Nature’da yayınlanan bir makalede, Harvard Tıp Okulu’ndan Marsha C. Wibowo ve arkadaşları, atalarımızın bağırsaklarında bulunan bakteri türlerinin genetik bilgilerini yeniden yapılandırdı. Farklı türlere ait 498 genetik profili tanımlayan fosil dışkılarındaki genetik materyali (genom) analiz ettiler.
Fosil Dışkıları
Örnekler, Meksika ve Amerika Birleşik Devletleri’nden 1.000 ila 2.000 yıllık fosil dışkılarından geldi. Araştırmacılar, bakterilerin sınıflandırılmasına müdahale edebilecek her türlü kirleticiyi tespit etmek için örnekleri analiz ettiler. Bu örneklerin sonuçları, sanayileşmiş ve endüstriyel olmayan alanlarda sekiz farklı ülkede mevcut insanların dışkılarıyla karşılaştırıldı.
Fosil dışkılarından elde edilen genetik bilginin %39’unun daha önce hiç tanımlanmamış bakteri türlerine ait olduğunu keşfettiler. Bu, sanayileşmiş yaşamımızın mikrobiyotamızın bileşimini değiştirdiği ve mevcut bağırsaklarımızı atalarımızın bağırsaklarından farklı hale getirdiği anlamına geliyor.
Ayrıca farklı bakteri türlerinin sayısını ve bazı belirli türlerin bolluğunu da analiz ettiler. Şaşırtıcı bir şekilde, atalarımızın mikrobiyomunun, modern sanayileşmemiş ülkelerin dışkılarında bulunan mikrobiyota benzer olduğunu buldular. Bağırsak bakterilerinin çeşitliliğinin çoğu, sanayileşmiş ülkelerden gelen insanlarda kayboldu.
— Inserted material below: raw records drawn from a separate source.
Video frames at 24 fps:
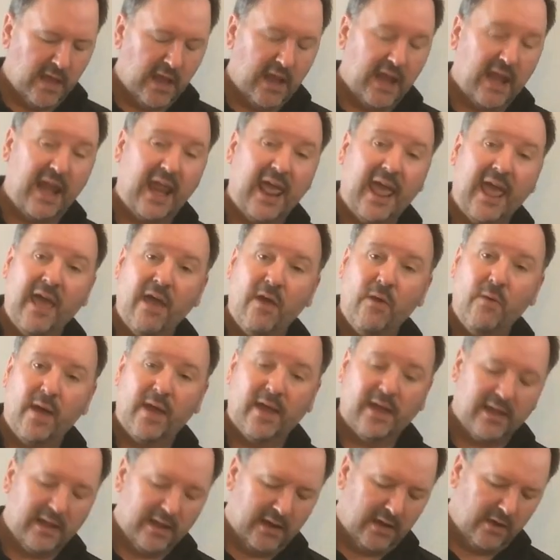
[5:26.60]
now
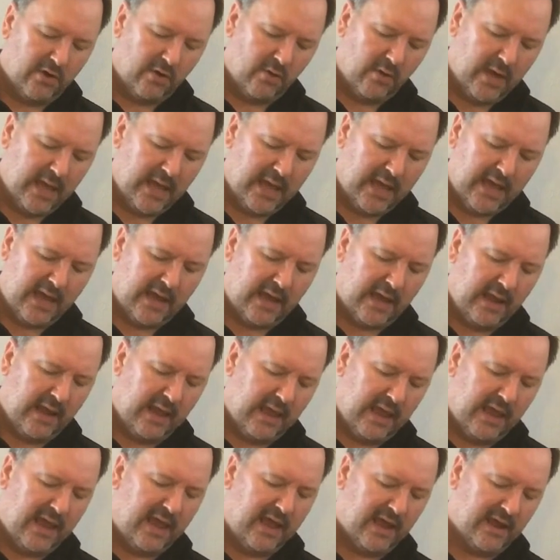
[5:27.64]
I can go ahead
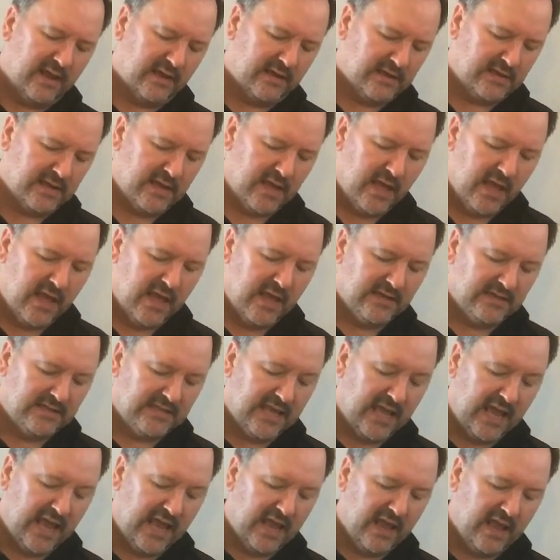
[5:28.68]
and
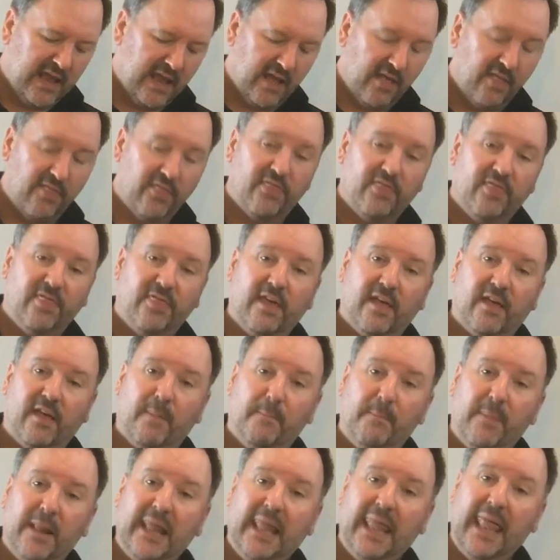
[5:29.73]
take the
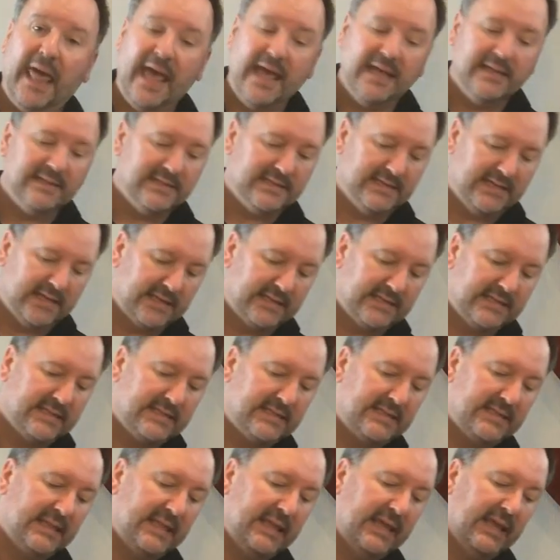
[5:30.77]
plastic
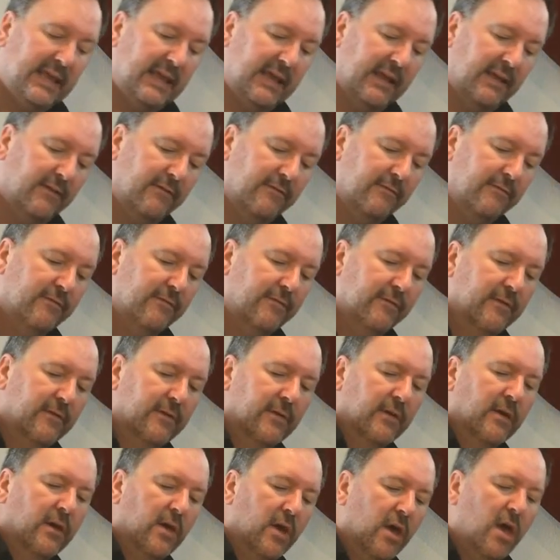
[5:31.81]
sleeve
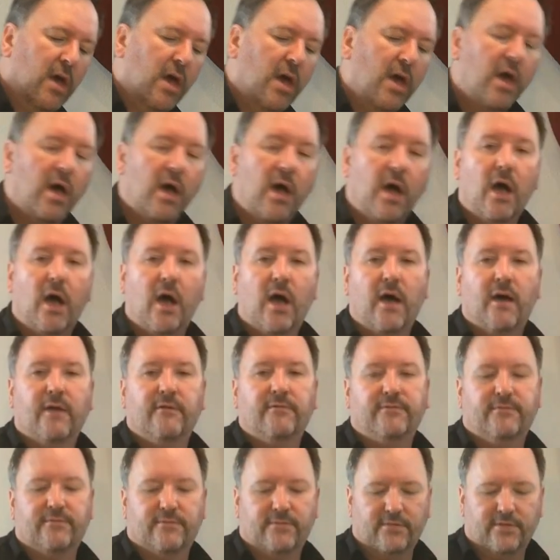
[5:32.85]

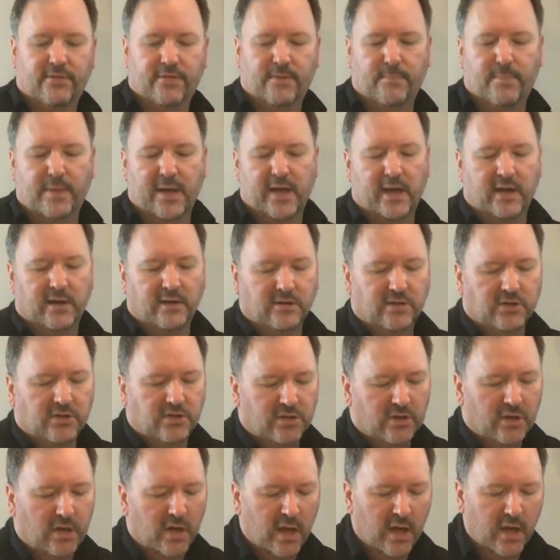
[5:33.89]
off the
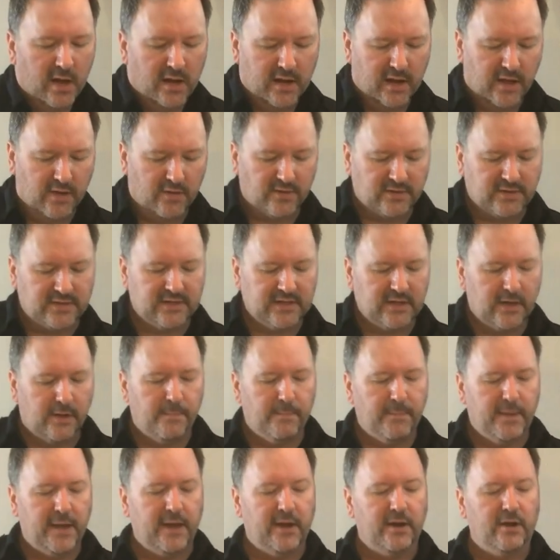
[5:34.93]
bunch. Now they're still
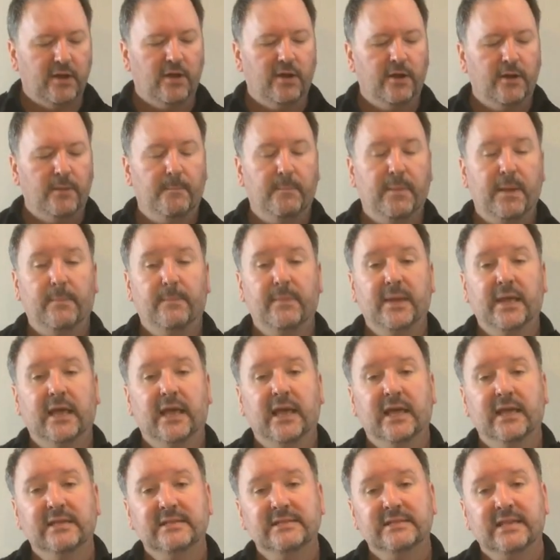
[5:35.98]
bundled, but
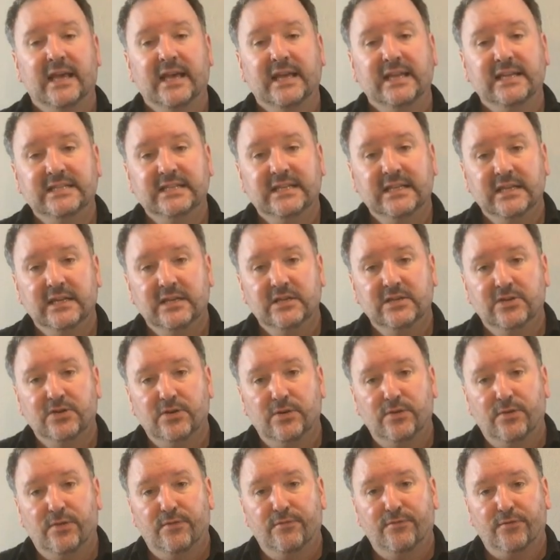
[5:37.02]
because I did
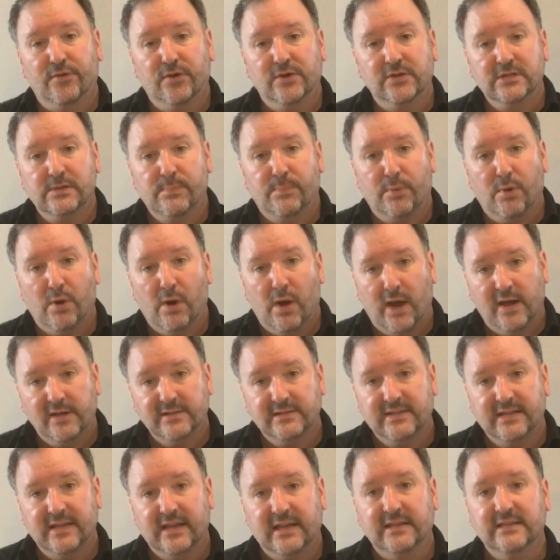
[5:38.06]
do the first
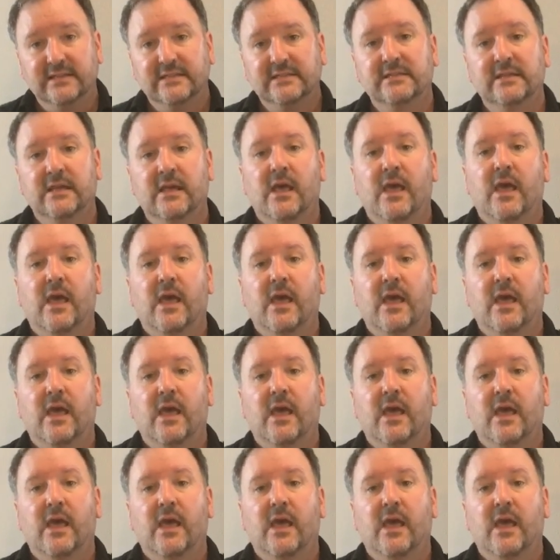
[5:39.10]
process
Sanayi devrimi ve şehir hayatı, barsak flora ekosistemine bir darbe indirmişe benziyor.
Antibiyotik Direnci
Gelecekte insanlığı bekleyen en büyük tehlikelerden biri antibiyotik direnci.
Marsha C. Wibowo ve arkadaşları ayrıca sanayileşmiş ülkelerin dışkılarında, sanayileşmemiş ve fosil dışkılara kıyasla, antibiyotiğe dirençli bakterilerin zenginleştiğini buldular. Bu sonuçlar, antibiyotik tüketiminin antibiyotik tedavilerine dirençli bağırsak bakterileri üretebileceğini gösteriyor; bu, bazı ilaçları almaya karar verdiğimizde aklımızda bulundurmamız gereken bir şey.
Atalarımızın beslenme düzenini ve yaşam tarzlarını anlamak, günümüzde uğraşmamız gereken bazı yeni hastalıkların kökenini ortaya çıkarmamıza yardımcı olabilir.
Sonuç; modern hayat, sanayi ve teknoloji ile birlikte birçok güzel şeyi hayatımıza soktu. Artıları getirileri oldu. Ama götürüleri de oluyor. İçimizdeki canlıların çoğunu kaybetmiş durumdayız. Onları geri kazanmak için dost bakterileri mumla arıyoruz…
Wibowo, MC, Yang, Z., Borry, M. et al. (2021). İnsan bağırsağından eski mikrobiyal genomların yeniden yapılandırılması.